Monday, May 15, 2006
The Ever-Changing Face Of The Familiar
Or, Why Repetitious Actions Are Not Repeatable
I love the paintings of the Impressionist and Post-Impressionist artists, and in particular those of Monet and Cézanne. Both artists would paint favourite subject matter over and over again – Monet because he was obsessed with capturing the moment, the way in which changing light transformed the same view into a completely different one; Cézanne because he was obsessed with the solidity of form, which changes with every slight change in the angle from which it is viewed [if they were around today, Monet might make the ‘skins,’ or visible surface, of websites; Cézanne, the code structure underpinning the functionality]. Whether by a change in light, or of perspective, what was physically in front of them did not matter as much as what they saw.

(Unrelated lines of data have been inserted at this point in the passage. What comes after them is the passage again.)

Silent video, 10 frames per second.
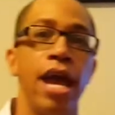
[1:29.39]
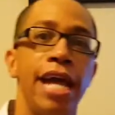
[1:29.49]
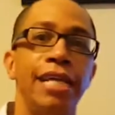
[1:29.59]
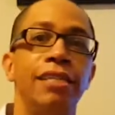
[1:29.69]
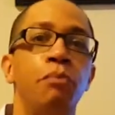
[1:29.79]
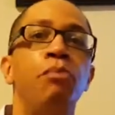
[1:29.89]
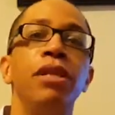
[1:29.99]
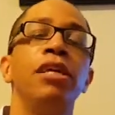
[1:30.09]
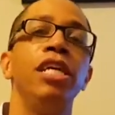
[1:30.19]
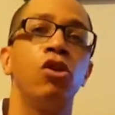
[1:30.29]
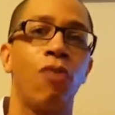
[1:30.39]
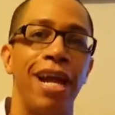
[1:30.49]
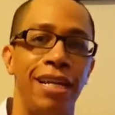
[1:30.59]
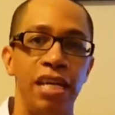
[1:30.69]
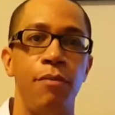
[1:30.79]
And his ability to
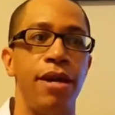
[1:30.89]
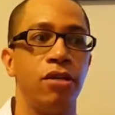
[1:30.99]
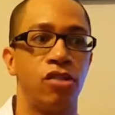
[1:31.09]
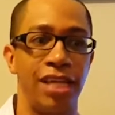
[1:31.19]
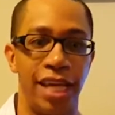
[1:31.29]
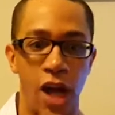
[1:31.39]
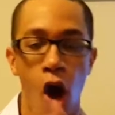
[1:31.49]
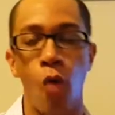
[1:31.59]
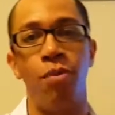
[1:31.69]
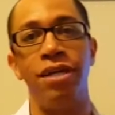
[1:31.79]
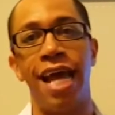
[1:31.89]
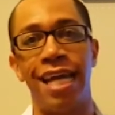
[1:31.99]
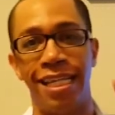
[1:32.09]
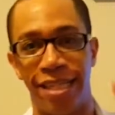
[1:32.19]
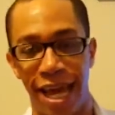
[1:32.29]
write emails that get opened
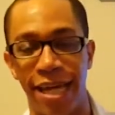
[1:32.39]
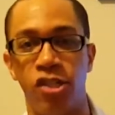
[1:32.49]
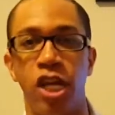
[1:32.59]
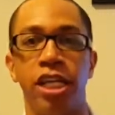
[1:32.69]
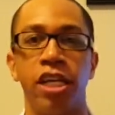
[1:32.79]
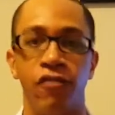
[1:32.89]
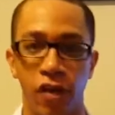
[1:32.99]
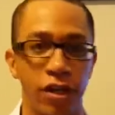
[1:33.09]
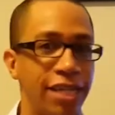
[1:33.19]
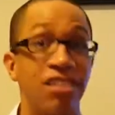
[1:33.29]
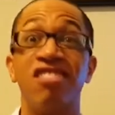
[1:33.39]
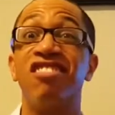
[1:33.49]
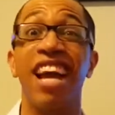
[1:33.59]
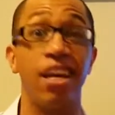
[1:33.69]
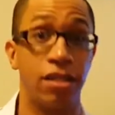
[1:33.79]
and engage and convert is
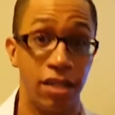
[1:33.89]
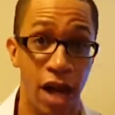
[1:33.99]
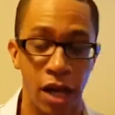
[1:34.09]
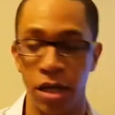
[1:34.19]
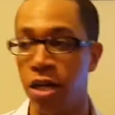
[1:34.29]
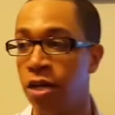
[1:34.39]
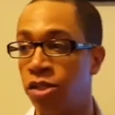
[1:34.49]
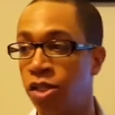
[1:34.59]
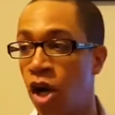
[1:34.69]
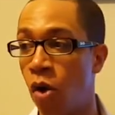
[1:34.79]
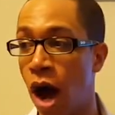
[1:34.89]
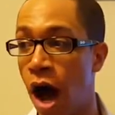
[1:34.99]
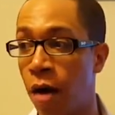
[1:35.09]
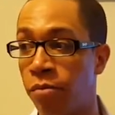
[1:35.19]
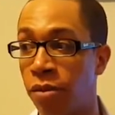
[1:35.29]
second to none. So
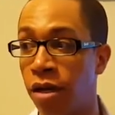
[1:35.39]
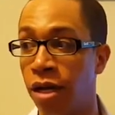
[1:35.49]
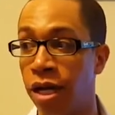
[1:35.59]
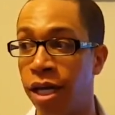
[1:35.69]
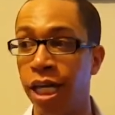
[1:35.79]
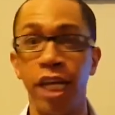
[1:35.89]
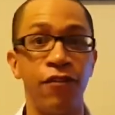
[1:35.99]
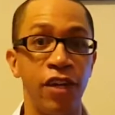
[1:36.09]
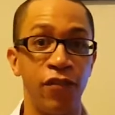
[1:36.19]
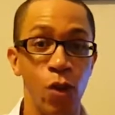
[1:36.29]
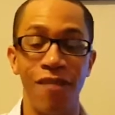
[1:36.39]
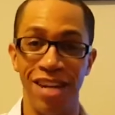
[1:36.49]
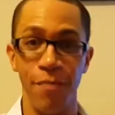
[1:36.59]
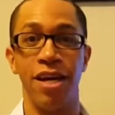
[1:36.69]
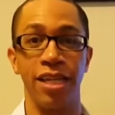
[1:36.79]
um, if, if you have
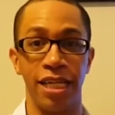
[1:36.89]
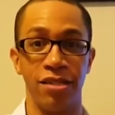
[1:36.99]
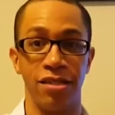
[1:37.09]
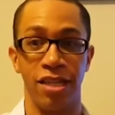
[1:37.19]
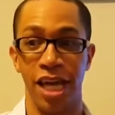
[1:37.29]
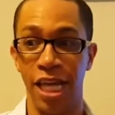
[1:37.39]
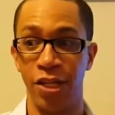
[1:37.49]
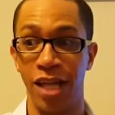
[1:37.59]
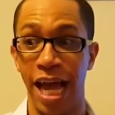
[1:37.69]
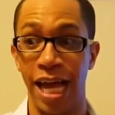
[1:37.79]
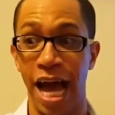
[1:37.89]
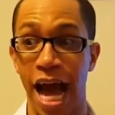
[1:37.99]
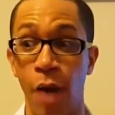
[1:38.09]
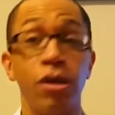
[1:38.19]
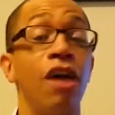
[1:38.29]
an email list and you're like,
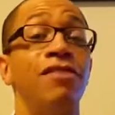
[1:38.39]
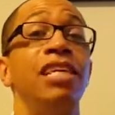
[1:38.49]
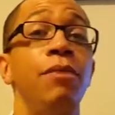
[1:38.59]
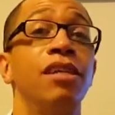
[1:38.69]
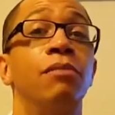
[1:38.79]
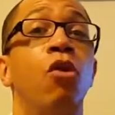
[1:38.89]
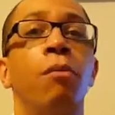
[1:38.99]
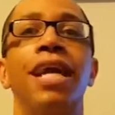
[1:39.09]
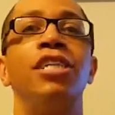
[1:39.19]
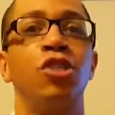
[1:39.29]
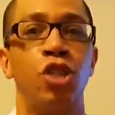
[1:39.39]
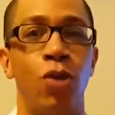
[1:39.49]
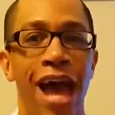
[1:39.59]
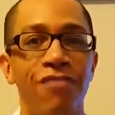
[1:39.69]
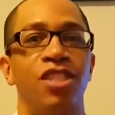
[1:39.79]
I would love to email them more, but I just
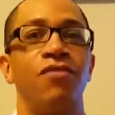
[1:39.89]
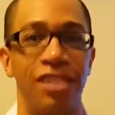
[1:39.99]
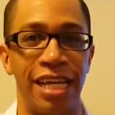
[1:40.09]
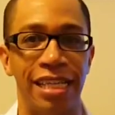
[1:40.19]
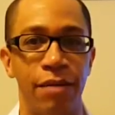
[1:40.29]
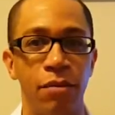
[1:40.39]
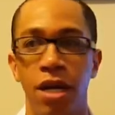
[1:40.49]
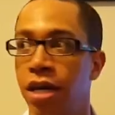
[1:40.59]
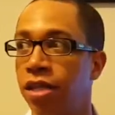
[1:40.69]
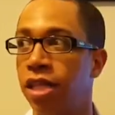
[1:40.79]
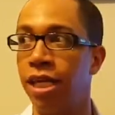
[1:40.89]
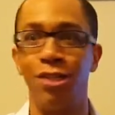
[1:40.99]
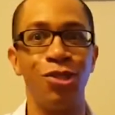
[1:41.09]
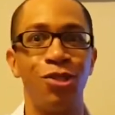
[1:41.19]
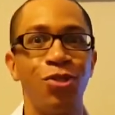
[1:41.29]
don't have stuff to send them,
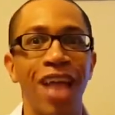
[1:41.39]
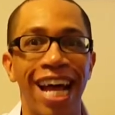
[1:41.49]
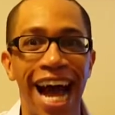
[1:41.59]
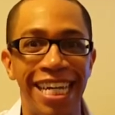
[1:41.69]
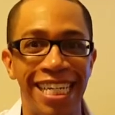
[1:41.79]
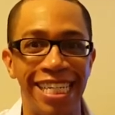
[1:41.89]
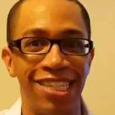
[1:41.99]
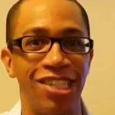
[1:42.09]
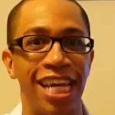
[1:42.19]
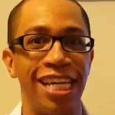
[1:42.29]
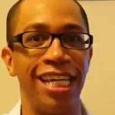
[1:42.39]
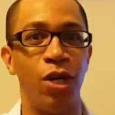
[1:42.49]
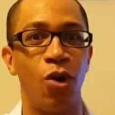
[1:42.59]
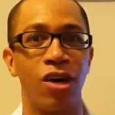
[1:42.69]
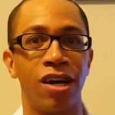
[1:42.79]
then just do like I did and just get
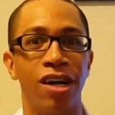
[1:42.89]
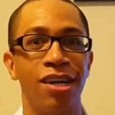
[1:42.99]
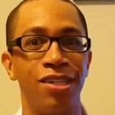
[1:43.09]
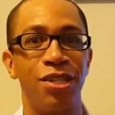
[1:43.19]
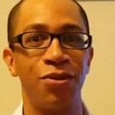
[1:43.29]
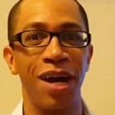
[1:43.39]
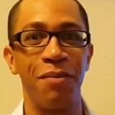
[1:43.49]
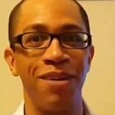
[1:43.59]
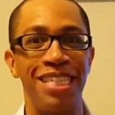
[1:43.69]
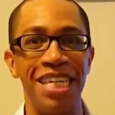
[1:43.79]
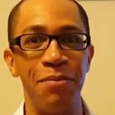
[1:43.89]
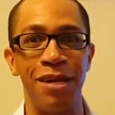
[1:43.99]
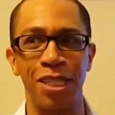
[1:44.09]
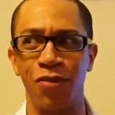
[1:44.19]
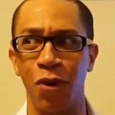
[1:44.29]
Igor to write a bunch of
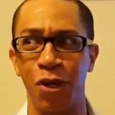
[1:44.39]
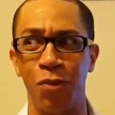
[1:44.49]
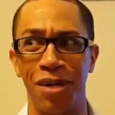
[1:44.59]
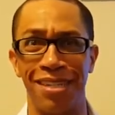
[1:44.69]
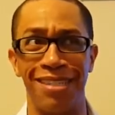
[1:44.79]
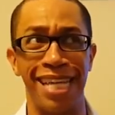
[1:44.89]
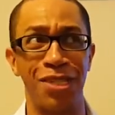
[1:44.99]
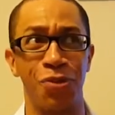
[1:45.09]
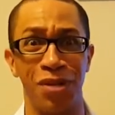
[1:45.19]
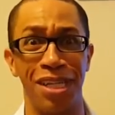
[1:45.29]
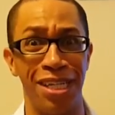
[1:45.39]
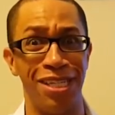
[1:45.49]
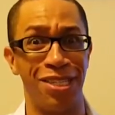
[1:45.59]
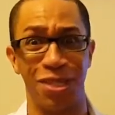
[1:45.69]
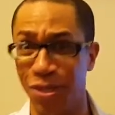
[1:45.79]
emails for you because that's a really
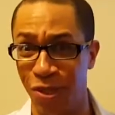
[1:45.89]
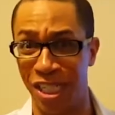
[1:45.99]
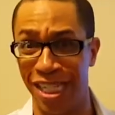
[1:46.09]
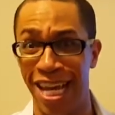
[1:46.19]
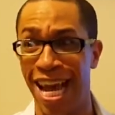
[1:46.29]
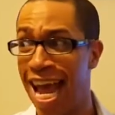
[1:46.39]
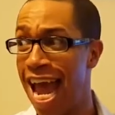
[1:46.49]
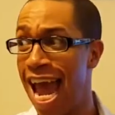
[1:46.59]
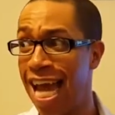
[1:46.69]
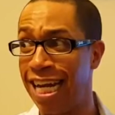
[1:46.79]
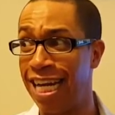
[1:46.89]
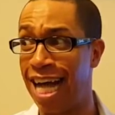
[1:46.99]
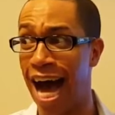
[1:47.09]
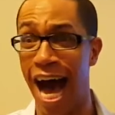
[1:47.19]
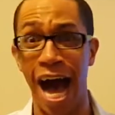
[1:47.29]
good solution. And uh,
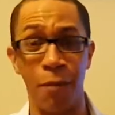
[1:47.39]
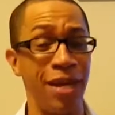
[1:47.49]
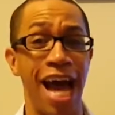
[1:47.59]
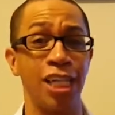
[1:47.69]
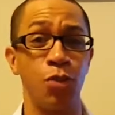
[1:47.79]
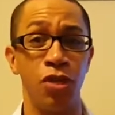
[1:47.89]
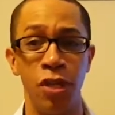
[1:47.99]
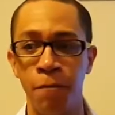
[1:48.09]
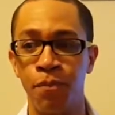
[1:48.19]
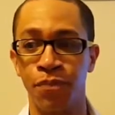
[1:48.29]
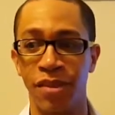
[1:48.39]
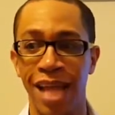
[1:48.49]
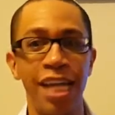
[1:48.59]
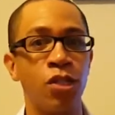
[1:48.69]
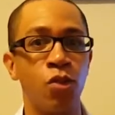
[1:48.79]
I'll be honest with you,
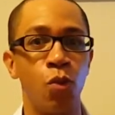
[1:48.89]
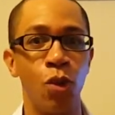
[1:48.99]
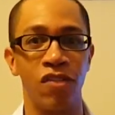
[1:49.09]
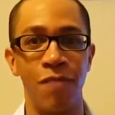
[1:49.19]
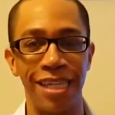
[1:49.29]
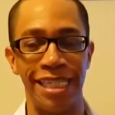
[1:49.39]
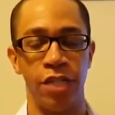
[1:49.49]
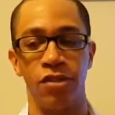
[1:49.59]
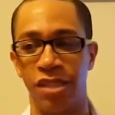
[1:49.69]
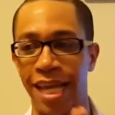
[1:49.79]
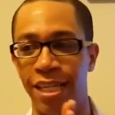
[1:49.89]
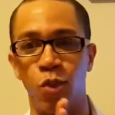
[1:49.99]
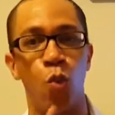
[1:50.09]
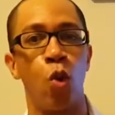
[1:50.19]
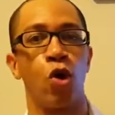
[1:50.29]
that is one of my secrets that
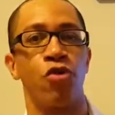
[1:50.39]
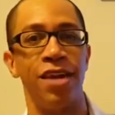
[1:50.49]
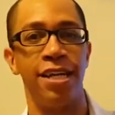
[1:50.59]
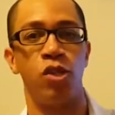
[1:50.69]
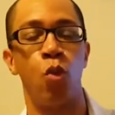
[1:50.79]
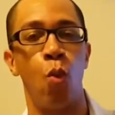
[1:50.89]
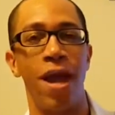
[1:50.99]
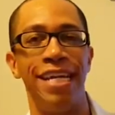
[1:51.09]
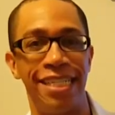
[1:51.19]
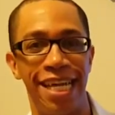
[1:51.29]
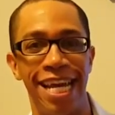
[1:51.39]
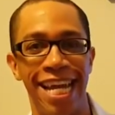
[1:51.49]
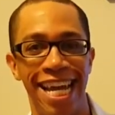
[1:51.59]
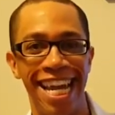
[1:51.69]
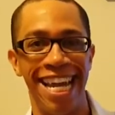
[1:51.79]
is worth its weight
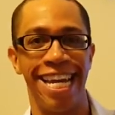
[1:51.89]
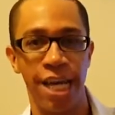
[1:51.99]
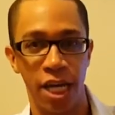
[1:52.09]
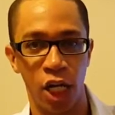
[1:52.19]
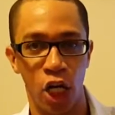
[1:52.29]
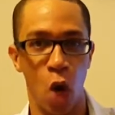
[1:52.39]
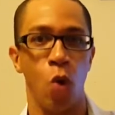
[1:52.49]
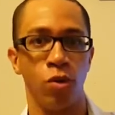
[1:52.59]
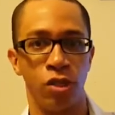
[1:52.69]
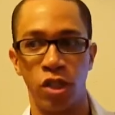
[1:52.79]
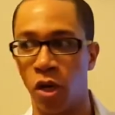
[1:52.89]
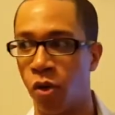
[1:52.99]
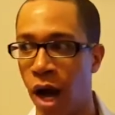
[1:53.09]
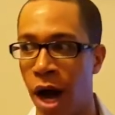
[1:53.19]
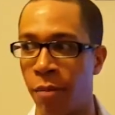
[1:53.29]
in gold.
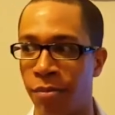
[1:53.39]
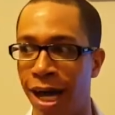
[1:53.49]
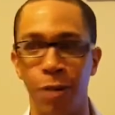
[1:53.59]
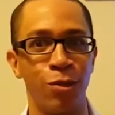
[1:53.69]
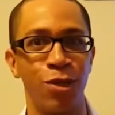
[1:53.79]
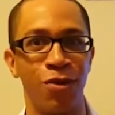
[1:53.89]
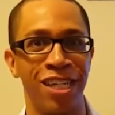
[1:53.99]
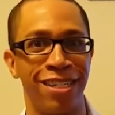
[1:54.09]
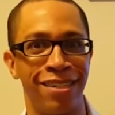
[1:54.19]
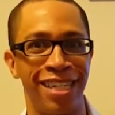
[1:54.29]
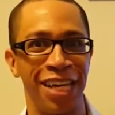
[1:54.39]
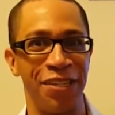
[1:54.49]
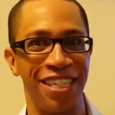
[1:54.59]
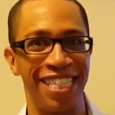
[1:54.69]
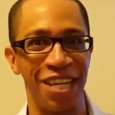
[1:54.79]
So um, I almost don't want to tell
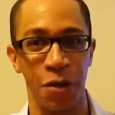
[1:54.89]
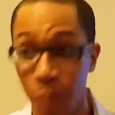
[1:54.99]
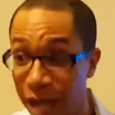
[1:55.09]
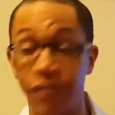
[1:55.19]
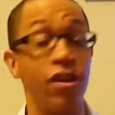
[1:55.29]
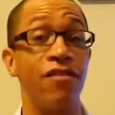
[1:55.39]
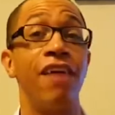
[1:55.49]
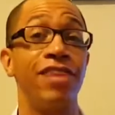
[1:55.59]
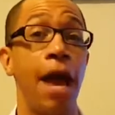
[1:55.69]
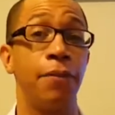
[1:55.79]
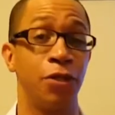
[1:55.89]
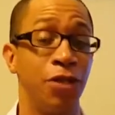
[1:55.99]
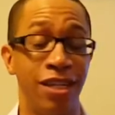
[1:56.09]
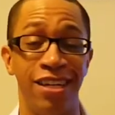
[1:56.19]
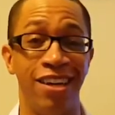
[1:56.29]
you the secret, but if you ever have the
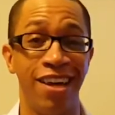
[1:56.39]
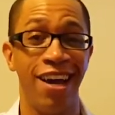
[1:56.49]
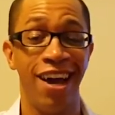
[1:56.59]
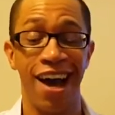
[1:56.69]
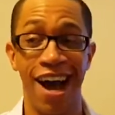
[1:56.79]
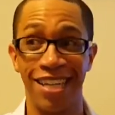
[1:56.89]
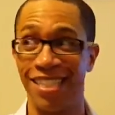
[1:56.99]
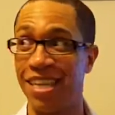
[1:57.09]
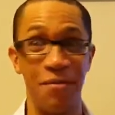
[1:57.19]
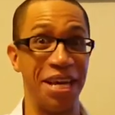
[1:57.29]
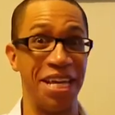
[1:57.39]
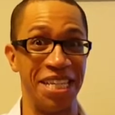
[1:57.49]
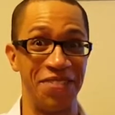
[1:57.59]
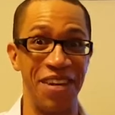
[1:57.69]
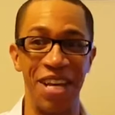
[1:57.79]
opportunity, uh, since I'm making
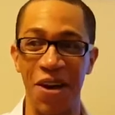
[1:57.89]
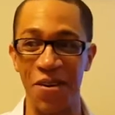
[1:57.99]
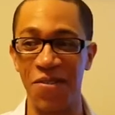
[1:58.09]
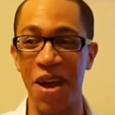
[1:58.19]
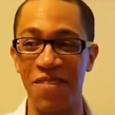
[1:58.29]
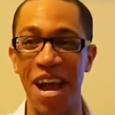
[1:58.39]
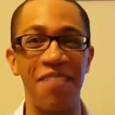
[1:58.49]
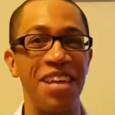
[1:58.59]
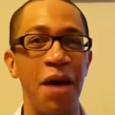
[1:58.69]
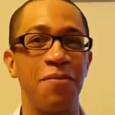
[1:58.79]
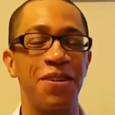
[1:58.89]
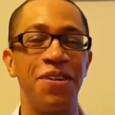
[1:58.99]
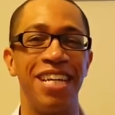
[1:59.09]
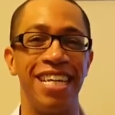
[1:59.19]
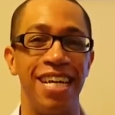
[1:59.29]
this video, if you ever have the
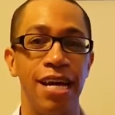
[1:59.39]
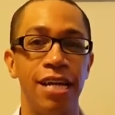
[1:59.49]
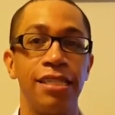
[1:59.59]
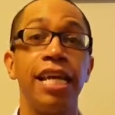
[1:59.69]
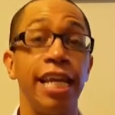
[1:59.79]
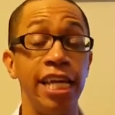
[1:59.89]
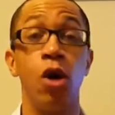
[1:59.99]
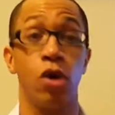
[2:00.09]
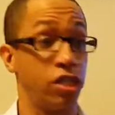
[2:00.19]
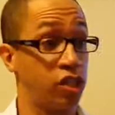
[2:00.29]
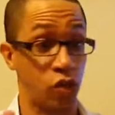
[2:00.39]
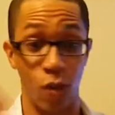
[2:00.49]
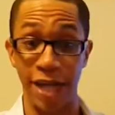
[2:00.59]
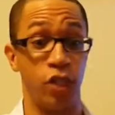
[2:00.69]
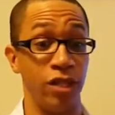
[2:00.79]
opportunity to get Igor to just
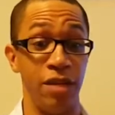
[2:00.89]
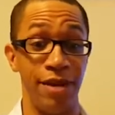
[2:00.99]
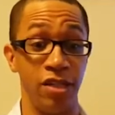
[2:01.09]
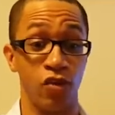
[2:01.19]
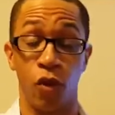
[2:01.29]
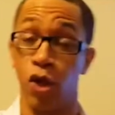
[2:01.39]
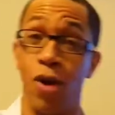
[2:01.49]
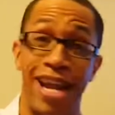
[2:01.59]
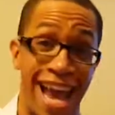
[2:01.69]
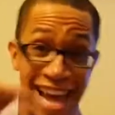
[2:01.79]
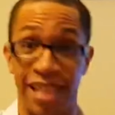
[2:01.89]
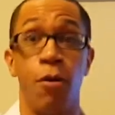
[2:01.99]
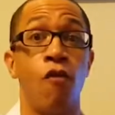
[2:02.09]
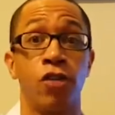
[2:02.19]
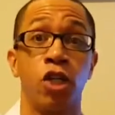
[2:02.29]
write your emails for you and hand
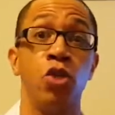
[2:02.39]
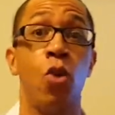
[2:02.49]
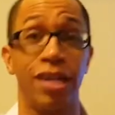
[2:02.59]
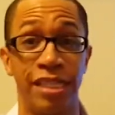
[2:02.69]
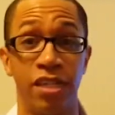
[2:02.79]
them over to you on a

It might not compare with Monet’s garden at Giverny, but I can always spend time standing at the kitchen door, looking out on the little garden of our rented house. I took these photos today, in the rain, under a flat grey sky. It might not look like much to you, but I see the gooseberry bush and the redcurrant bush behind it, both just coming into fruit; the two apple trees beyond them, both in blossom, the further one chocked by ivy; the ivy-covered shed at the far end; the bluebells unfurling along the path. It might not look like much, but it is beautiful, in its own way.
And as I look, I think about my friends, my community: the way their faces are transformed by light, or shade; by joy, or sorrow…the underlying solid planes of their character; that endure, or at least change more slowly. You can learn a thing or two about friendship, and about pastoral care, from looking at – I mean really looking at – a garden; or an Impressionist painting.